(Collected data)
***

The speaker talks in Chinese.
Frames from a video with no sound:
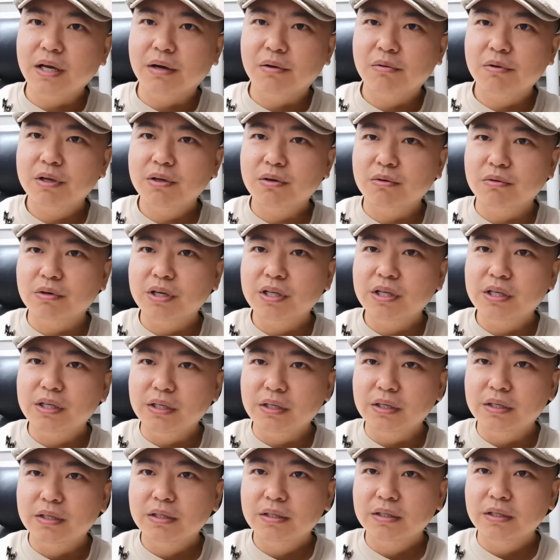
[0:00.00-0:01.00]
会有利益
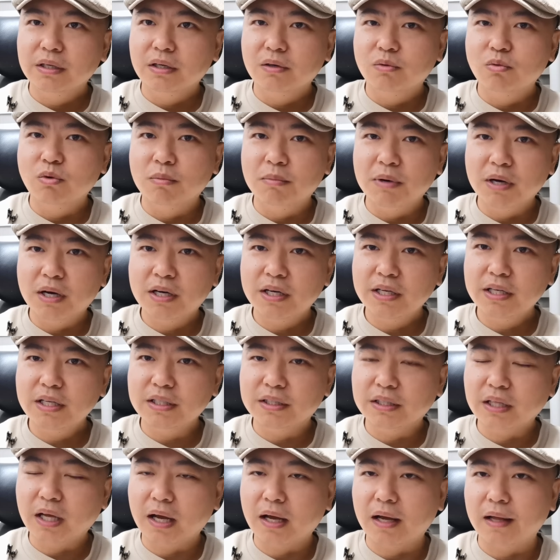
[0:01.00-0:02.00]
啊，我们可以
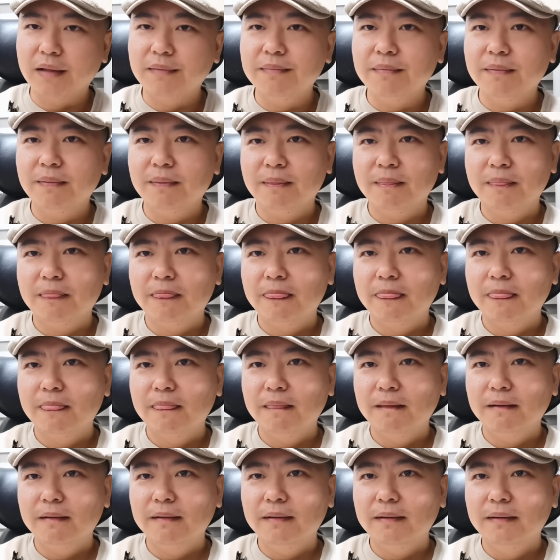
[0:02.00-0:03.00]
谈
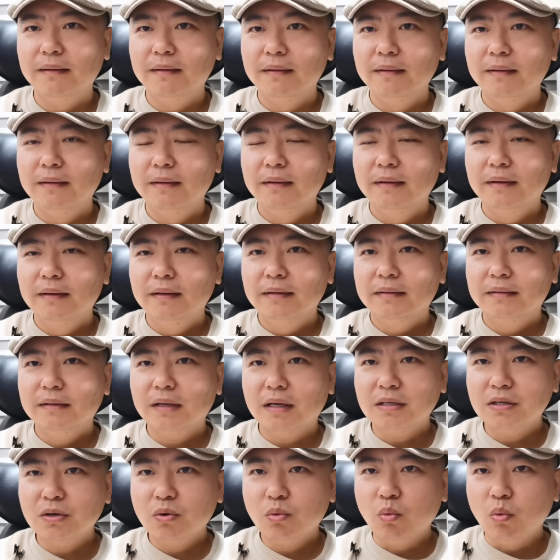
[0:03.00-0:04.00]
啊，
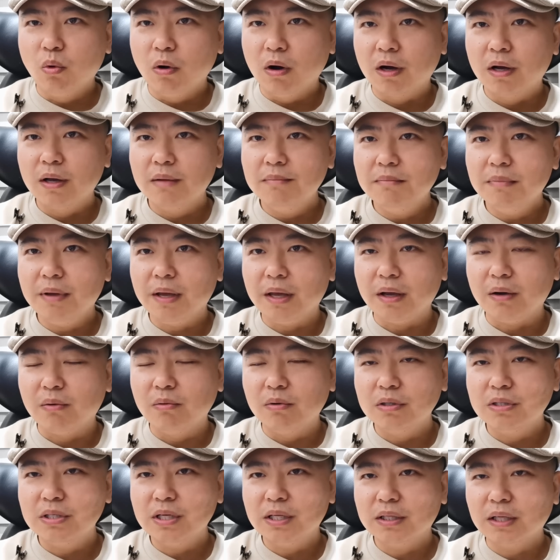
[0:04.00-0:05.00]
但是我跟美
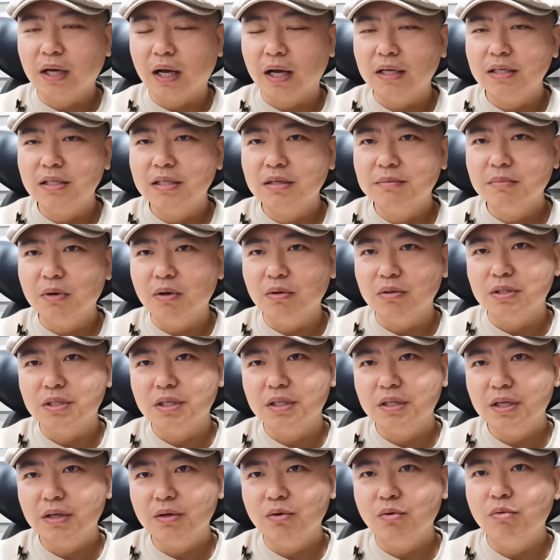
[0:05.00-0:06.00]
国之间谈成某些
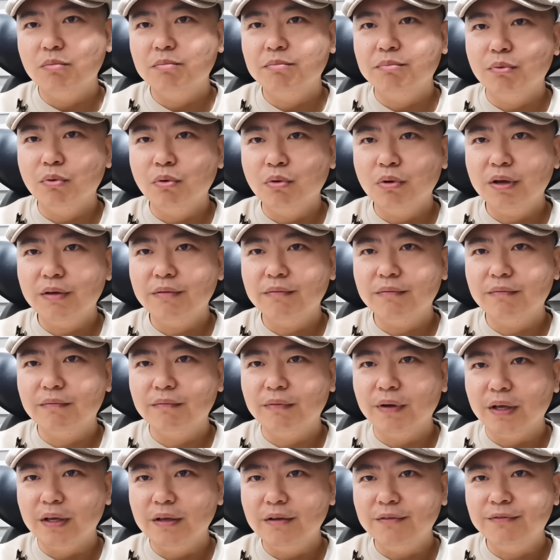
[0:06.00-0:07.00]
内容不会
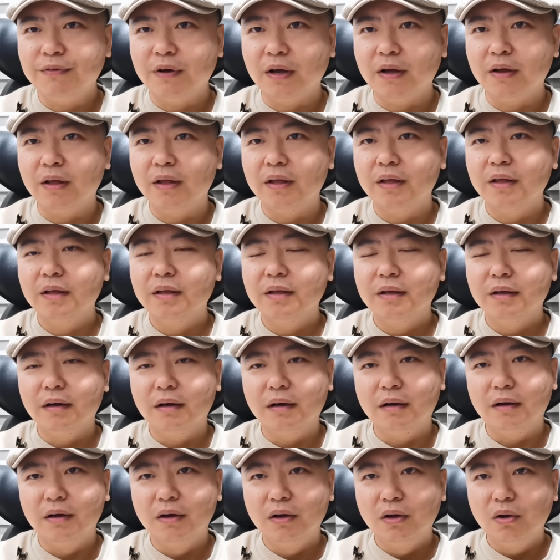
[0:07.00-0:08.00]
违反。
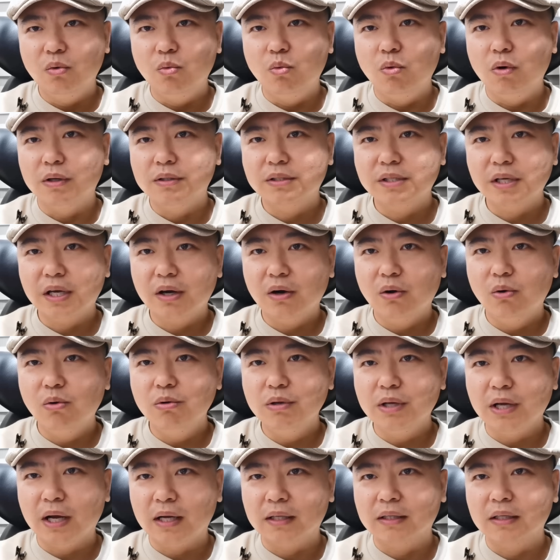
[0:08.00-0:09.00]
我在欧
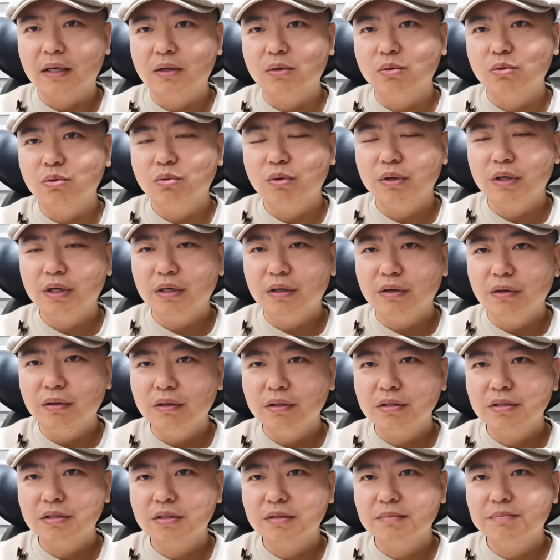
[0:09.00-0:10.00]
亚大陆对俄
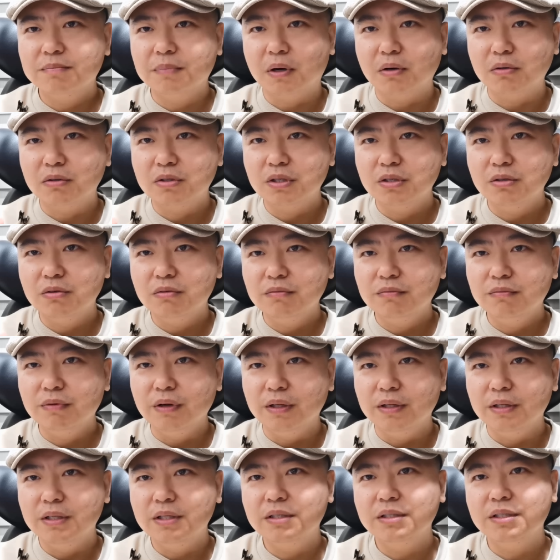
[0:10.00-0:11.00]
罗斯保持一种
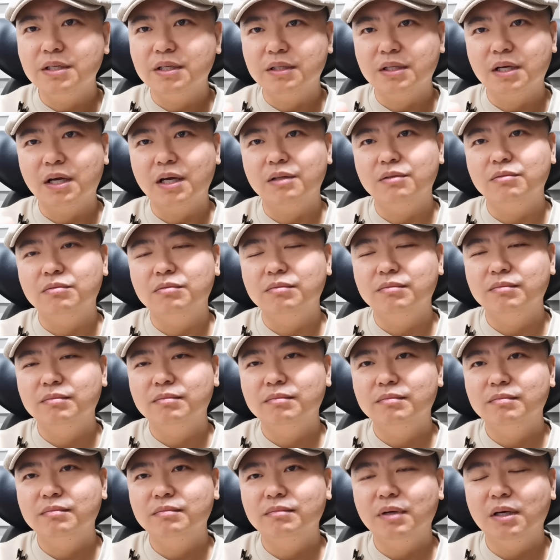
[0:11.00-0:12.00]
稳定这个态度，
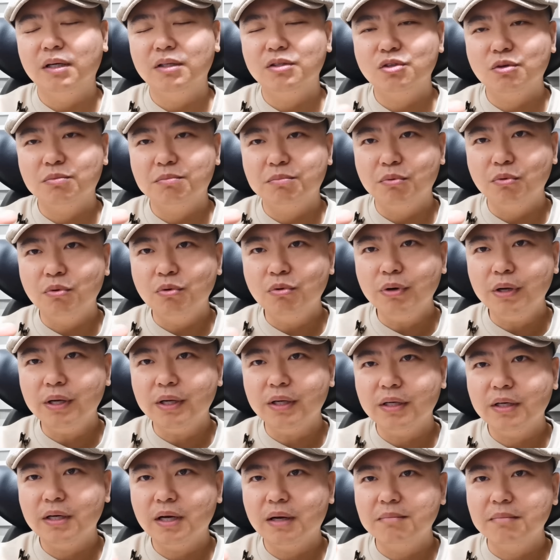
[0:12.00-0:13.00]
啊，就不会
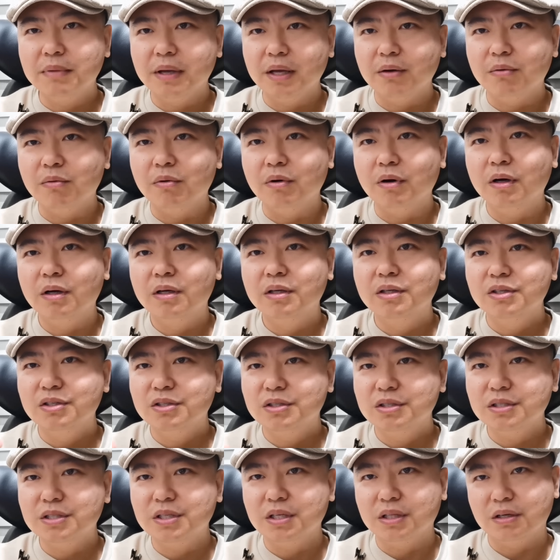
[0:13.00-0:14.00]
让美国
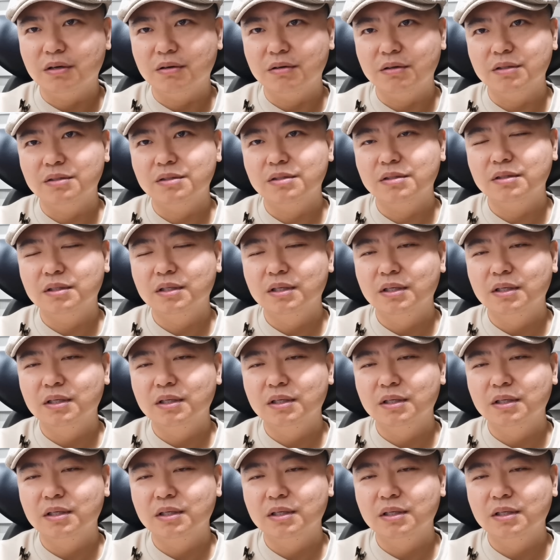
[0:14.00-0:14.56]
肢解掉俄罗斯，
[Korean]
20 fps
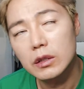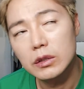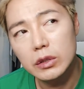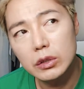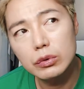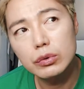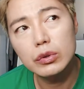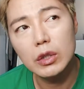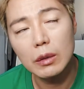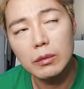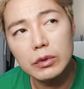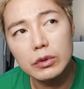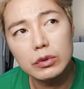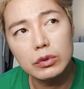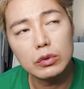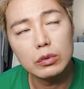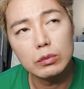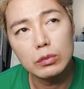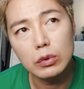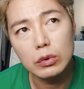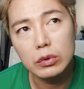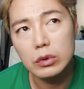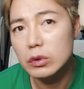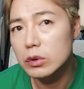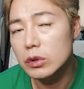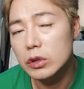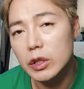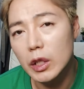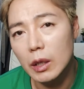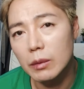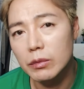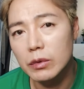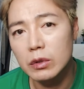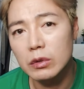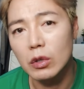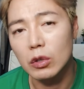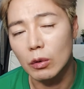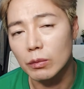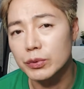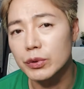시술하면서도 뭐 크게
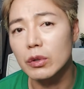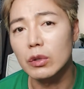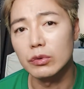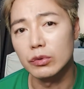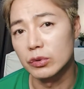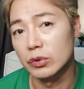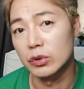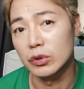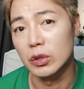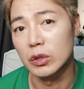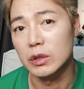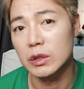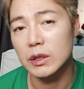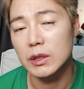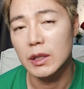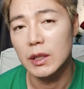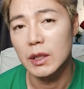힘든 건 없었거든요 저는.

***

__ASSIGNED TASK__
Copy exactly the lines from the one containing "[0:02.00-0:03.00]" through the final line of the records above, both included, and leave out any pictures.

__YOUR RESPONSE__
[0:02.00-0:03.00]
谈
[0:03.00-0:04.00]
啊，
[0:04.00-0:05.00]
但是我跟美
[0:05.00-0:06.00]
国之间谈成某些
[0:06.00-0:07.00]
内容不会
[0:07.00-0:08.00]
违反。
[0:08.00-0:09.00]
我在欧
[0:09.00-0:10.00]
亚大陆对俄
[0:10.00-0:11.00]
罗斯保持一种
[0:11.00-0:12.00]
稳定这个态度，
[0:12.00-0:13.00]
啊，就不会
[0:13.00-0:14.00]
让美国
[0:14.00-0:14.56]
肢解掉俄罗斯，
[Korean]
20 fps
시술하면서도 뭐 크게
힘든 건 없었거든요 저는.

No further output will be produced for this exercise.